BEGIN
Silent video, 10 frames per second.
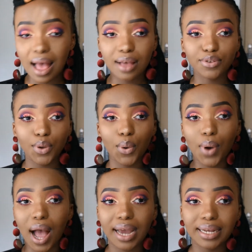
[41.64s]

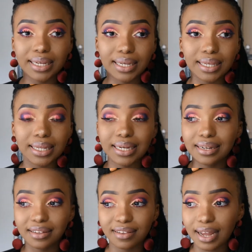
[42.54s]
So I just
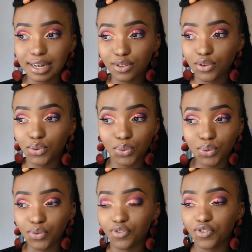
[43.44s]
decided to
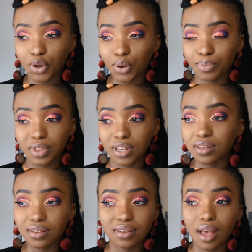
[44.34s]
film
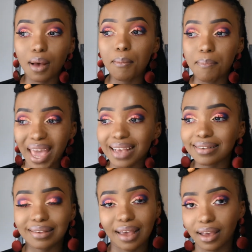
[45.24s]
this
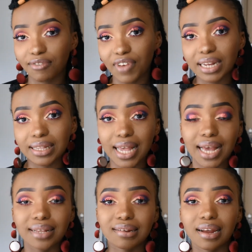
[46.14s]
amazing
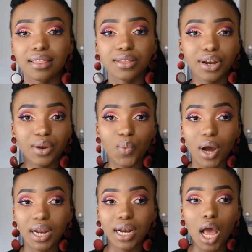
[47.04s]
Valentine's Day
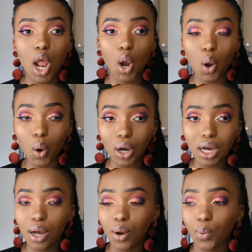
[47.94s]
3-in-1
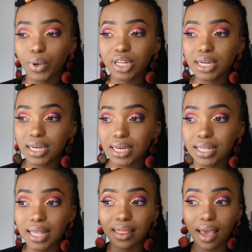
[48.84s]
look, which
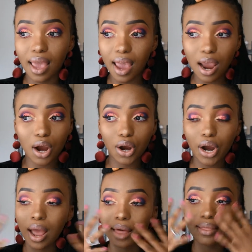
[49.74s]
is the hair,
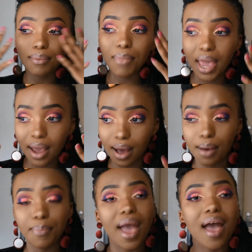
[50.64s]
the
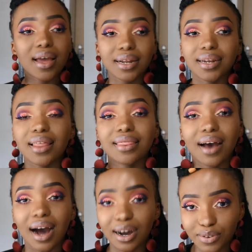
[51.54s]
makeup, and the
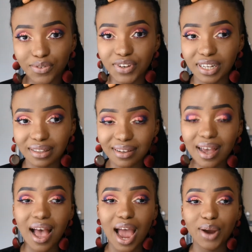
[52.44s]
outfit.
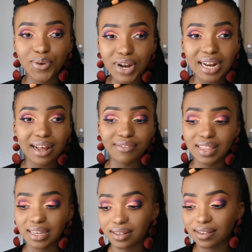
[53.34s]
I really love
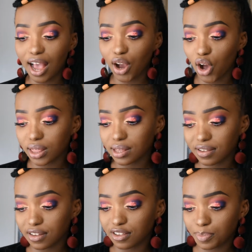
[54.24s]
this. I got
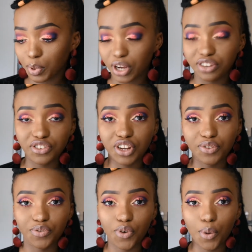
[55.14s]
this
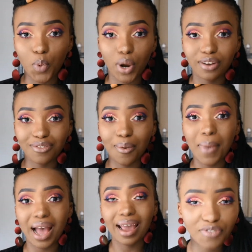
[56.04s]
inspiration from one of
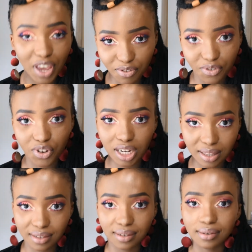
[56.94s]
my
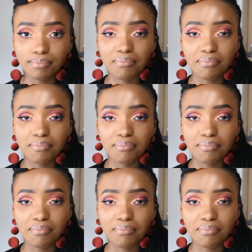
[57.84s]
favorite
END
BEGIN
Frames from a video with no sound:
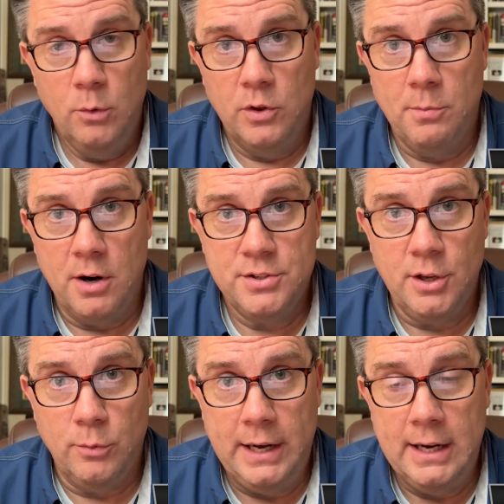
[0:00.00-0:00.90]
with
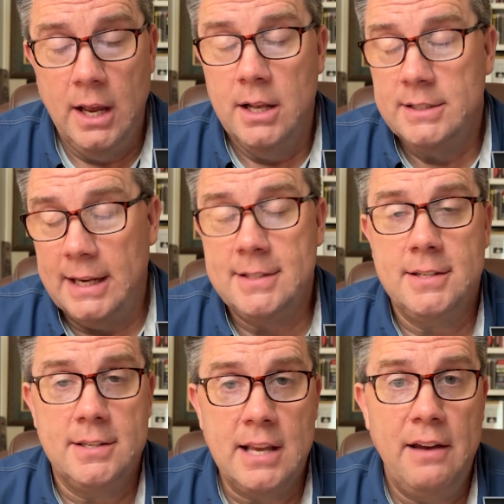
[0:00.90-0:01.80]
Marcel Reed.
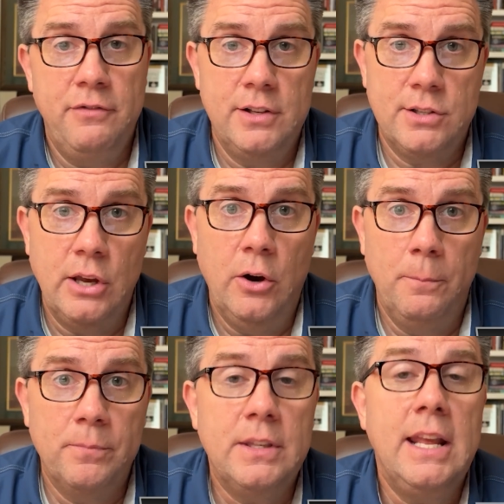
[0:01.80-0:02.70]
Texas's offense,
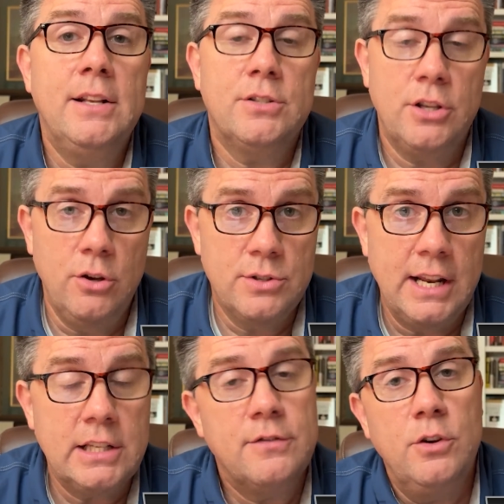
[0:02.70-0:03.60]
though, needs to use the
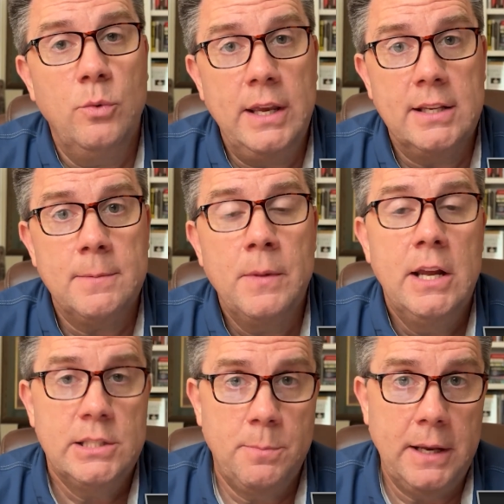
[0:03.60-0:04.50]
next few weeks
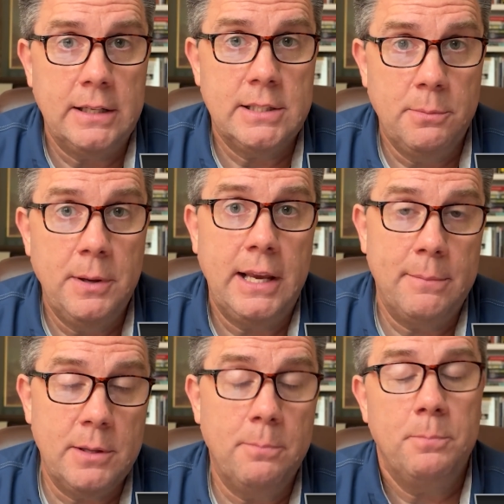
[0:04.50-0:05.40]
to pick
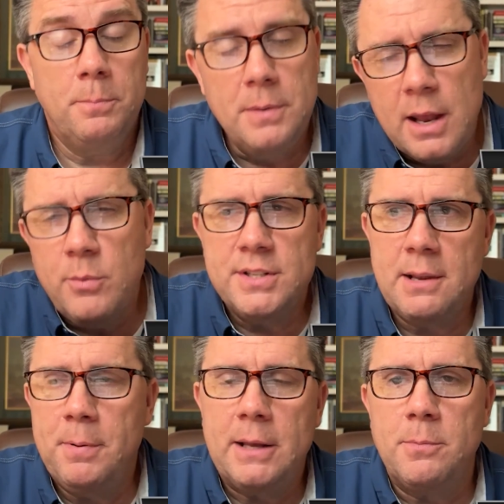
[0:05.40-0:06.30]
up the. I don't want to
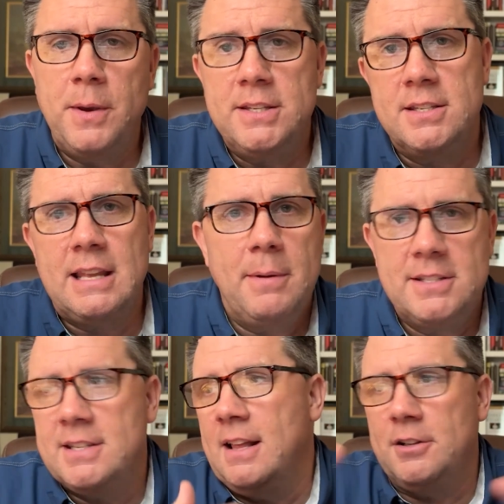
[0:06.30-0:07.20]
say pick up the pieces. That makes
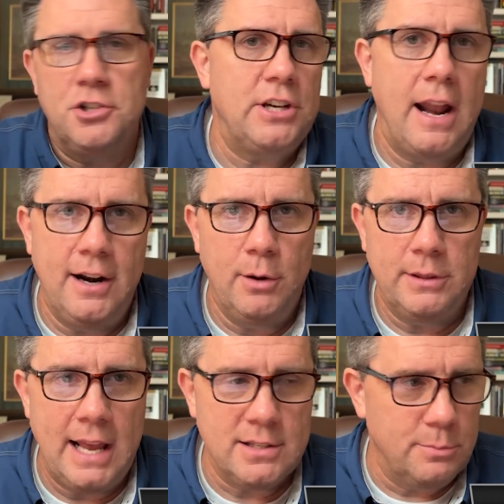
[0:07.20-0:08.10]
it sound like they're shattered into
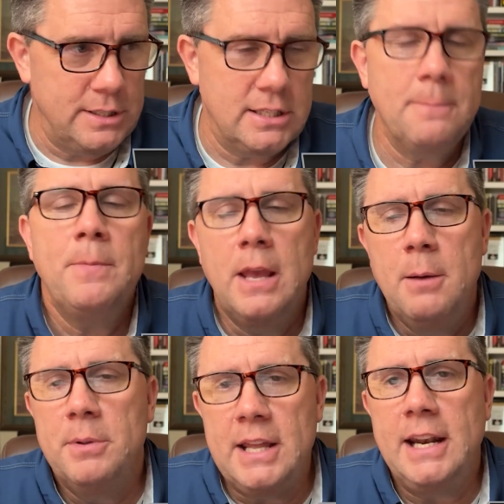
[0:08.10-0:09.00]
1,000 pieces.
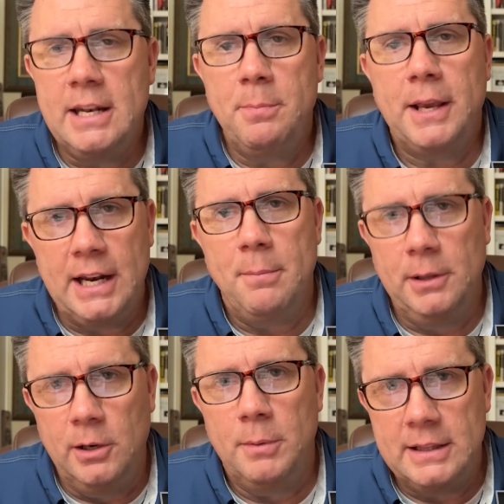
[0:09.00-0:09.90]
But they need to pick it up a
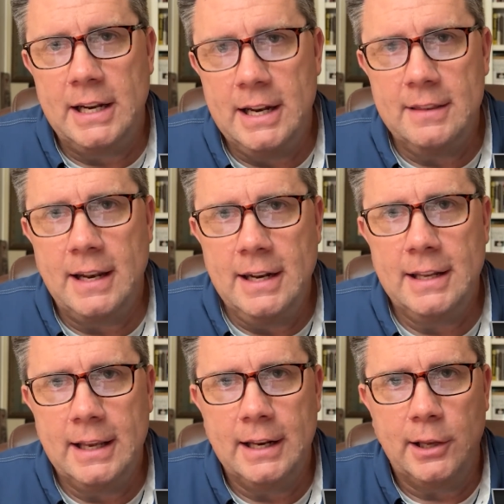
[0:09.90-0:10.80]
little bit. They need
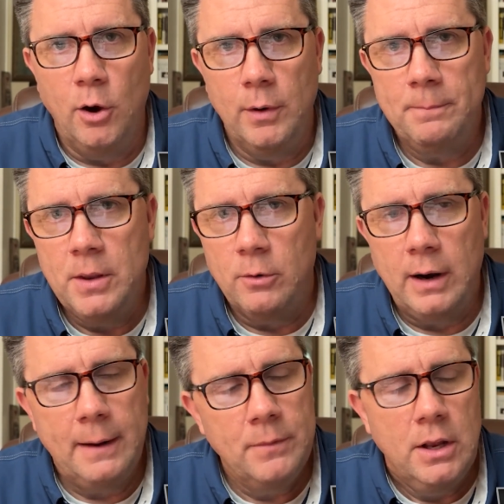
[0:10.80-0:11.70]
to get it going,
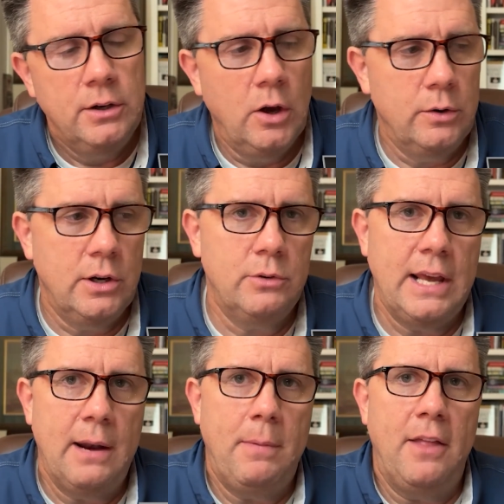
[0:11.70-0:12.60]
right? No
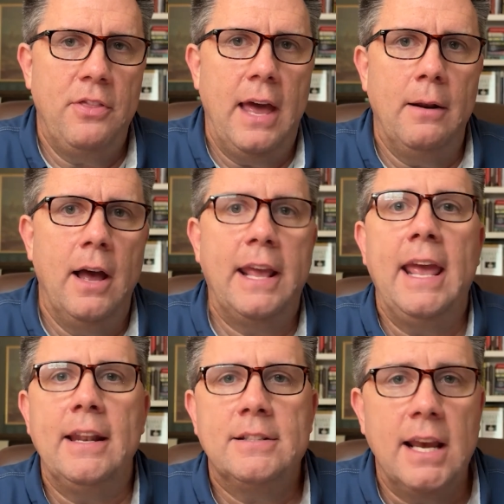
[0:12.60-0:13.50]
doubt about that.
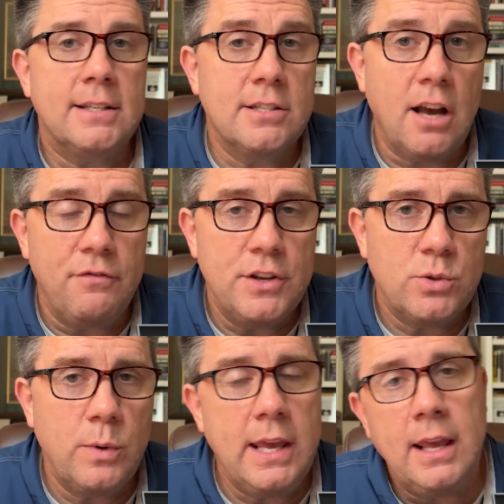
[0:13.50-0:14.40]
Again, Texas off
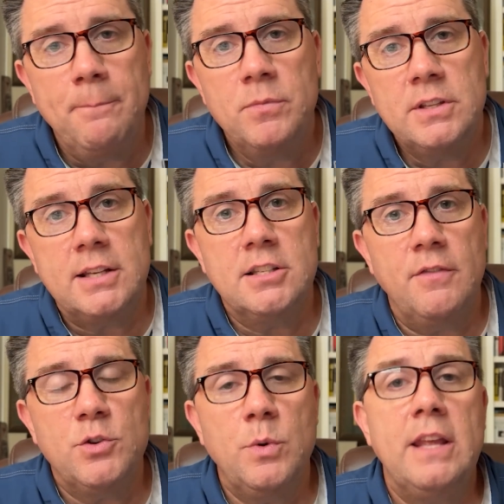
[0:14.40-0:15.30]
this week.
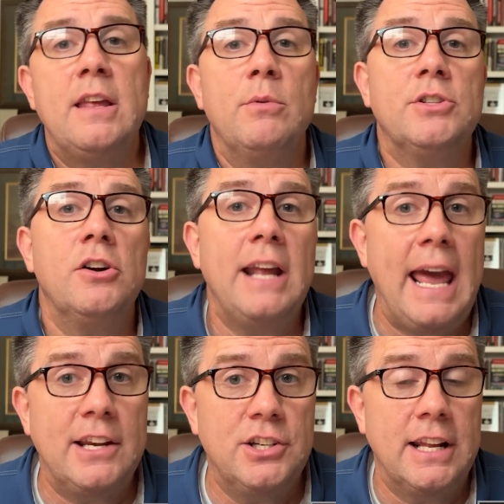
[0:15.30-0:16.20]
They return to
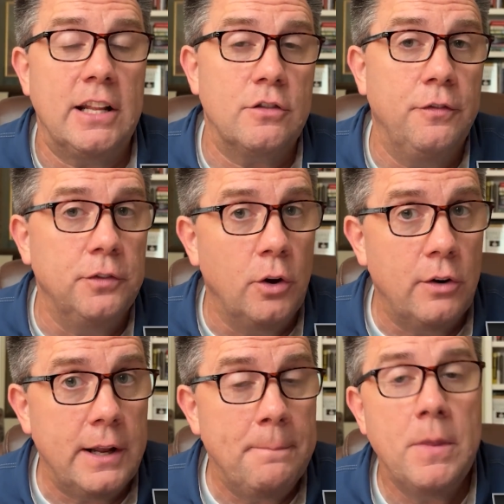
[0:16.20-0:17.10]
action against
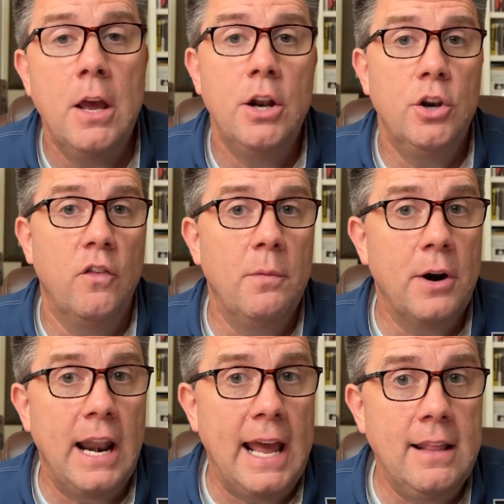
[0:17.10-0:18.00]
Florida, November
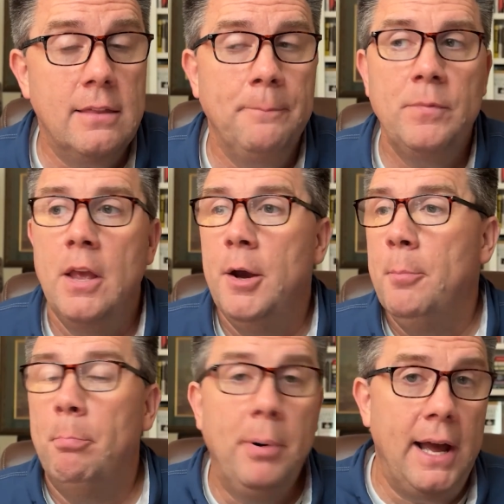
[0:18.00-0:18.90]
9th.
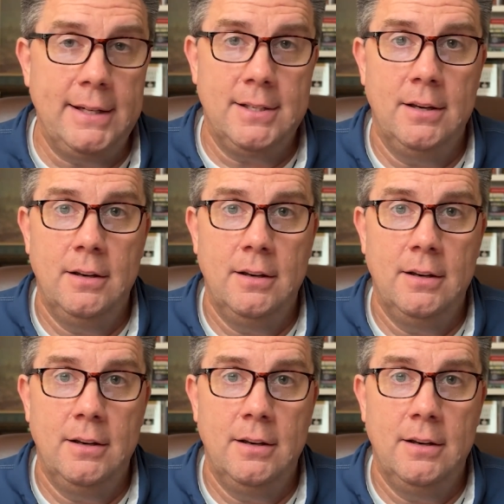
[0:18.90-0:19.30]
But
END
**ACTIVITY:**
Copy each line of the records containing the string "video".

**WRITTEN ANSWER:**
Silent video, 10 frames per second.
Frames from a video with no sound:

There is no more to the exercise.